(102a) Residence Time Distribution Studies in Microchannels with Staggered Herringbone Structures | AIChE

(102a) Residence Time Distribution Studies in Microchannels with Staggered Herringbone Structures


Gavriilidis, A. - Presenter, University College London
Cantu-Perez, A. - Presenter, University College London

Characterisation of residence time distribution (RTD) in microchannels is important since RTD has an impact on conversion and selectivity of reactions. This work focuses on numerical simulations and experiments to obtain the RTD for a rectangular microchannel. It also investigates the impact of using staggered herringbone structures on the bottom of the channel in the RTD [1]. The Navier Stokes equations are solved using a commercial finite element method (FEM) software. The RTD is obtained with a particle tracking algorithm in which a random-walk model is incorporated to simulate the effect of diffusion. Experiments are carried out by injecting a small quantity of a tracer dye and the outlet concentration is recorded as a function of time by means of a UV detector. The results indicate that the structured channel has a narrower RTD, which may be approximated by a model of axial dispersion exchanging mass with a stagnant zone [2]. Both simulations and experiments show that the difference between the RTD of a structured and unstructured channel is not substantial at short channel lengths, however this difference becomes more pronounced at longer lengths. The improved features of the structured microchannels open the possibility of using larger structured channels that behave in similar way to smaller unstructured channels. This can potentially eliminate some of the problems associated with smaller channels like higher pressure drop and susceptibility to clogging.

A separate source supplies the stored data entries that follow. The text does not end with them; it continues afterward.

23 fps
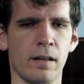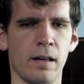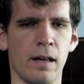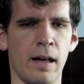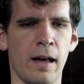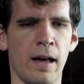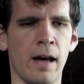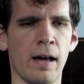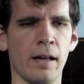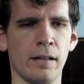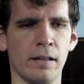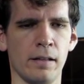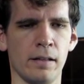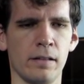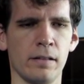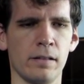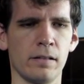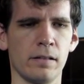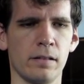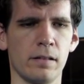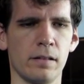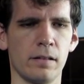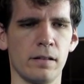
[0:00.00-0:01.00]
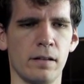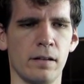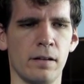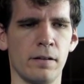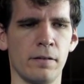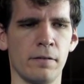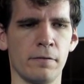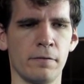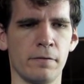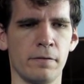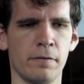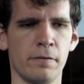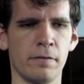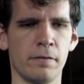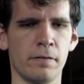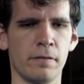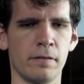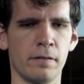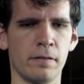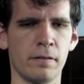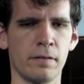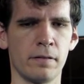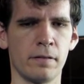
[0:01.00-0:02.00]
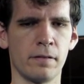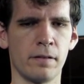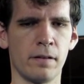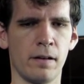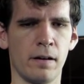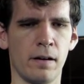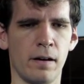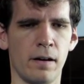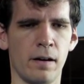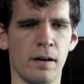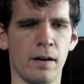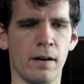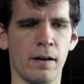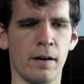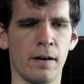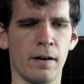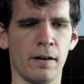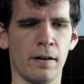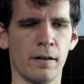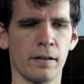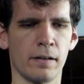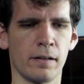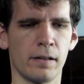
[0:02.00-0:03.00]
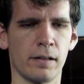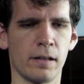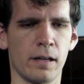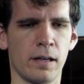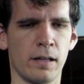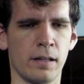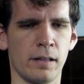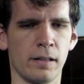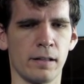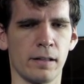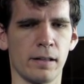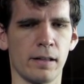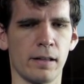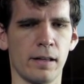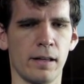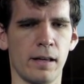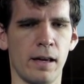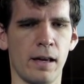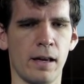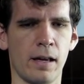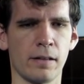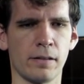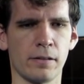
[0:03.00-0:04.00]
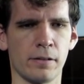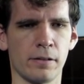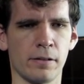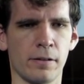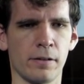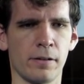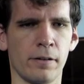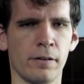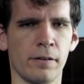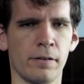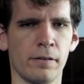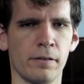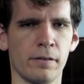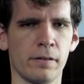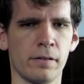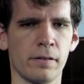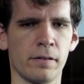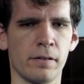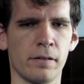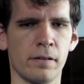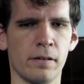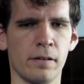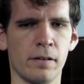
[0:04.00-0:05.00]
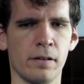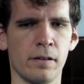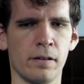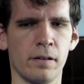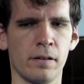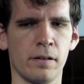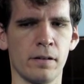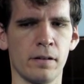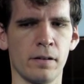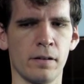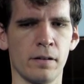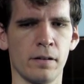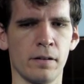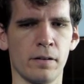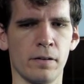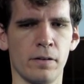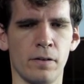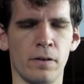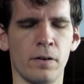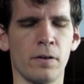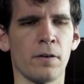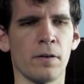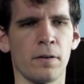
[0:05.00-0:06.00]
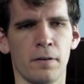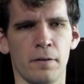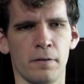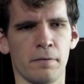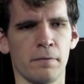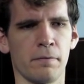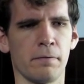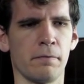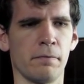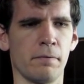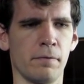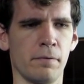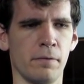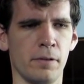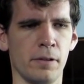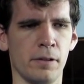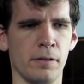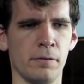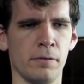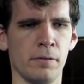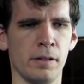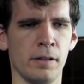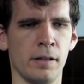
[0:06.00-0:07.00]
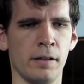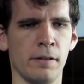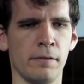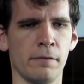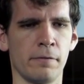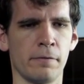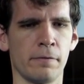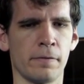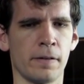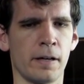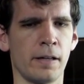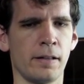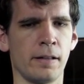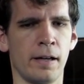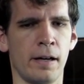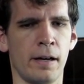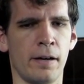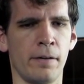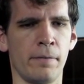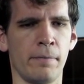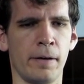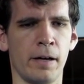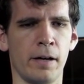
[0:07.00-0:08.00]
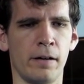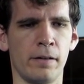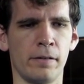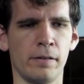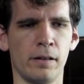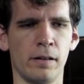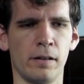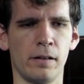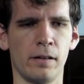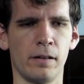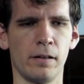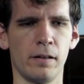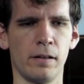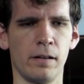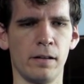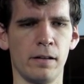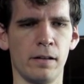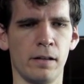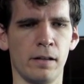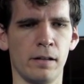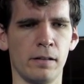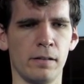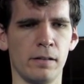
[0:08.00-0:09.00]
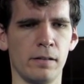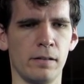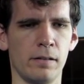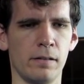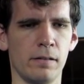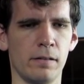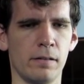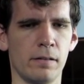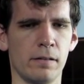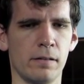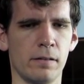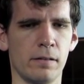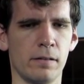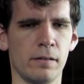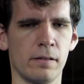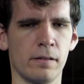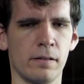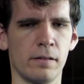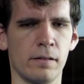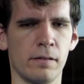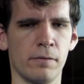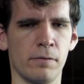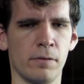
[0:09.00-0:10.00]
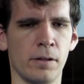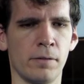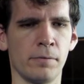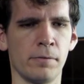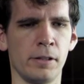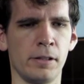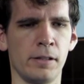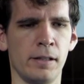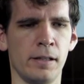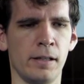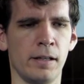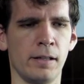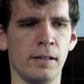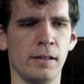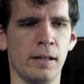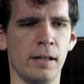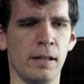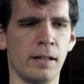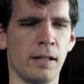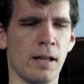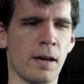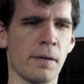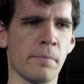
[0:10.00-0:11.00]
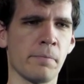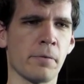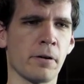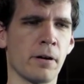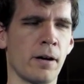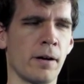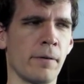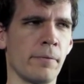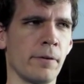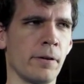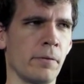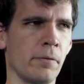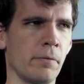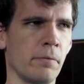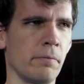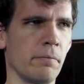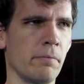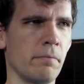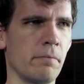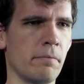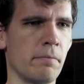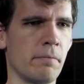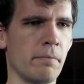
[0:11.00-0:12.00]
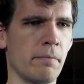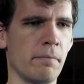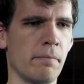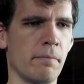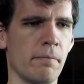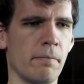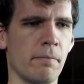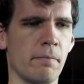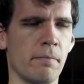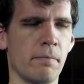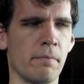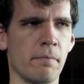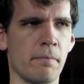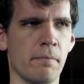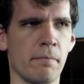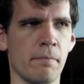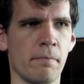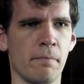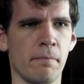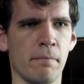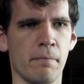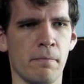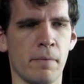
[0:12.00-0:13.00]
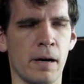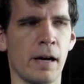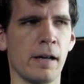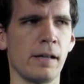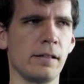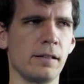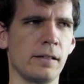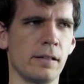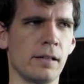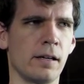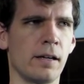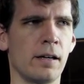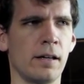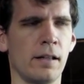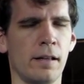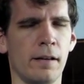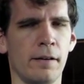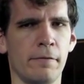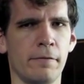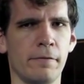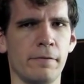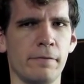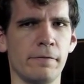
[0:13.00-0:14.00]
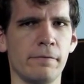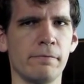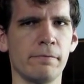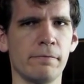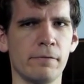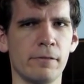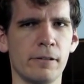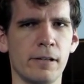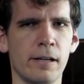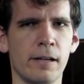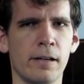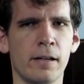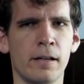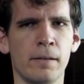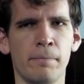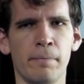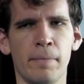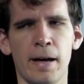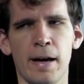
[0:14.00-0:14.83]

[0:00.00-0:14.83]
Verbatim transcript: hadn't of uh, gotten cancer, or we, we didn't find out about it when we did, then I probably might not have gone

1. Stroock, A. D.; Dertinger, S. K.; Ajdari, A.; Mezic, I.; Stone, H. A.; Whitesides, G. M. Chaotic mixer for microchannels. Science 2002, 295 (5555), 647-651.

2. Castelain, C.; Berger, D.; Legentilhomme, P.; Mokrani, A.; Peerhossaini, H. Experimental and numerical characterisation of mixing in a steady spatially chaotic flow by means of residence time distribution measurements. International Journal of Heat and Mass Transfer 2000, 43 (19), 3687-3700.